[Data listing]
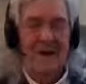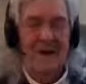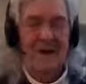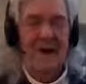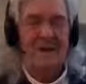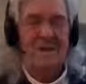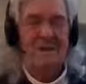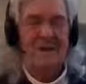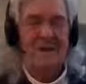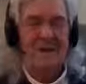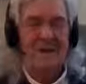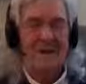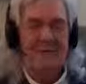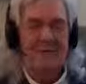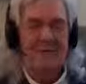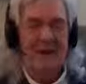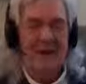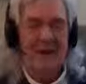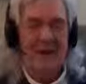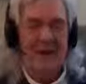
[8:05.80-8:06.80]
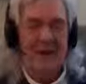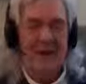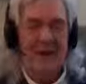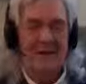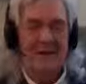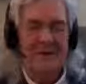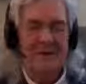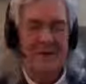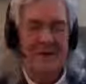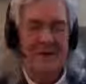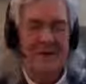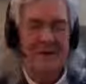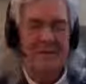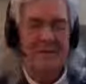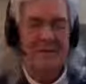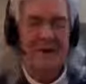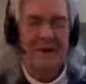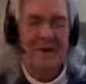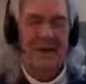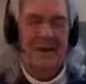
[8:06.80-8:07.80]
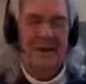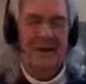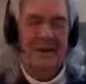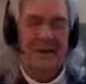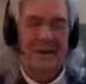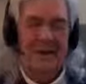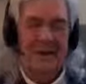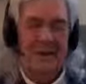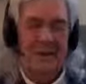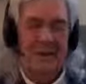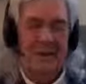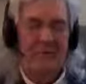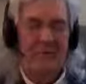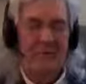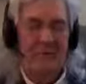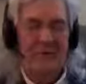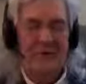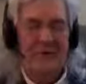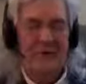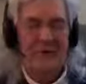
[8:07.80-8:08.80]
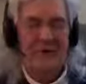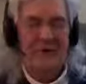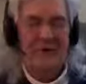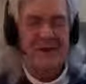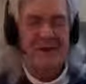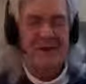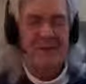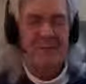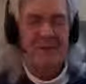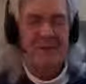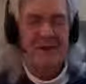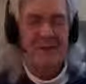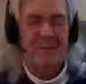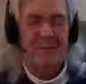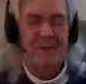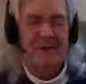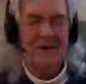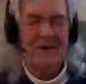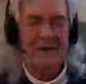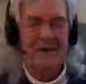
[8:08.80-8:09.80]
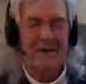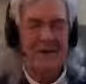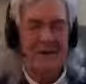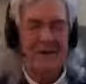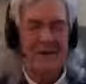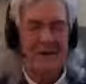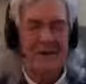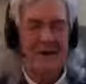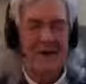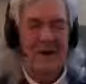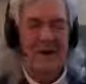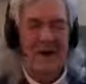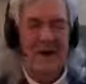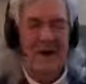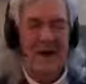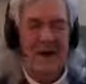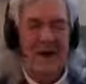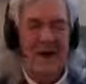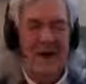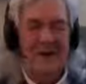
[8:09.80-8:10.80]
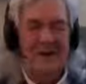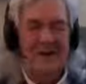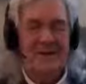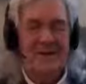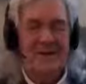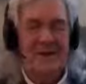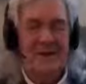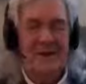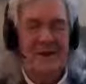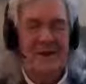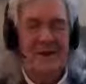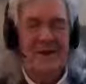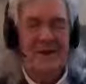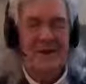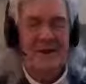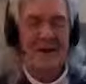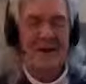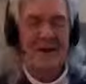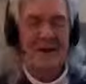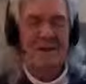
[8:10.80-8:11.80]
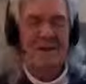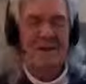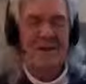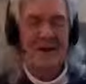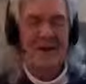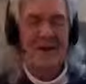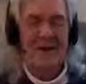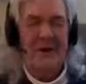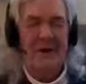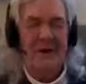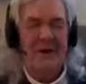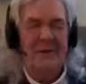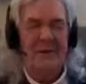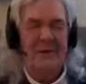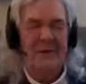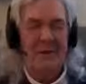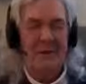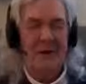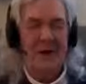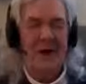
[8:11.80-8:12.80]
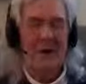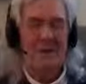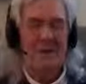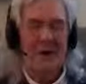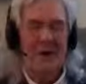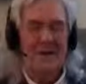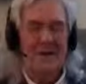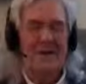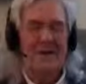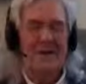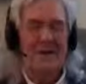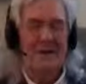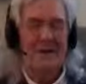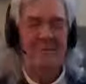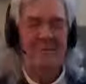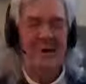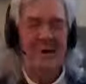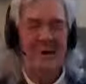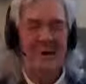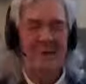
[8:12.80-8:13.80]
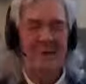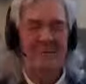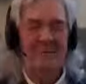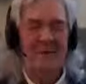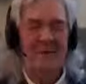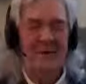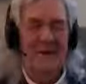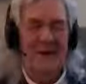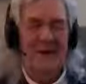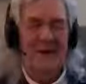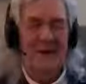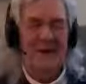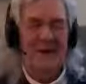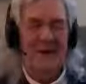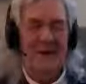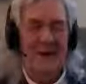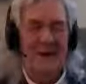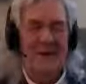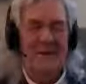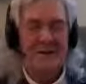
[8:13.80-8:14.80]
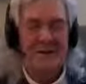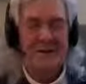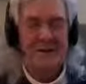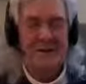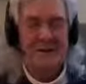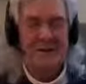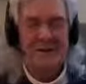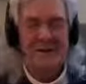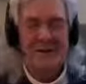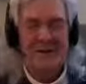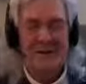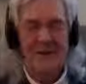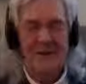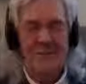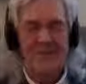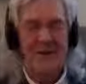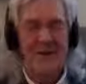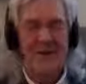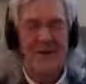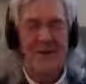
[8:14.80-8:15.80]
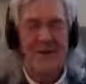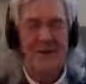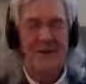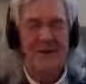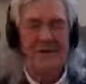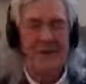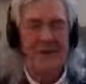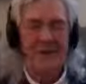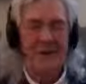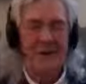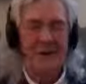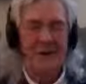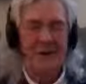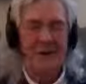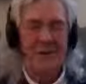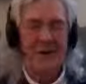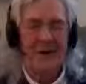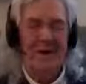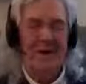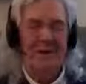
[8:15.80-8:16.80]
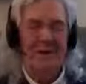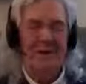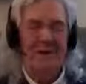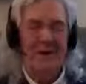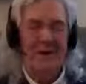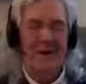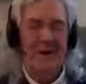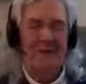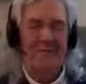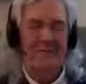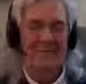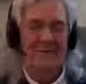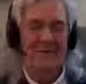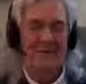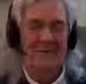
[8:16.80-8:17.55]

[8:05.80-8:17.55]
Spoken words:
I'm seeing great things. Everyone's going to see what they want to see. I see great things the way I want to see them go, as others see great things the way they want it to go.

[Description of the task] When repeating the material above, keep every line exact and drop all pictures.

[Solution to this problem]
[8:05.80-8:06.80]
[8:06.80-8:07.80]
[8:07.80-8:08.80]
[8:08.80-8:09.80]
[8:09.80-8:10.80]
[8:10.80-8:11.80]
[8:11.80-8:12.80]
[8:12.80-8:13.80]
[8:13.80-8:14.80]
[8:14.80-8:15.80]
[8:15.80-8:16.80]
[8:16.80-8:17.55]

[8:05.80-8:17.55]
Spoken words:
I'm seeing great things. Everyone's going to see what they want to see. I see great things the way I want to see them go, as others see great things the way they want it to go.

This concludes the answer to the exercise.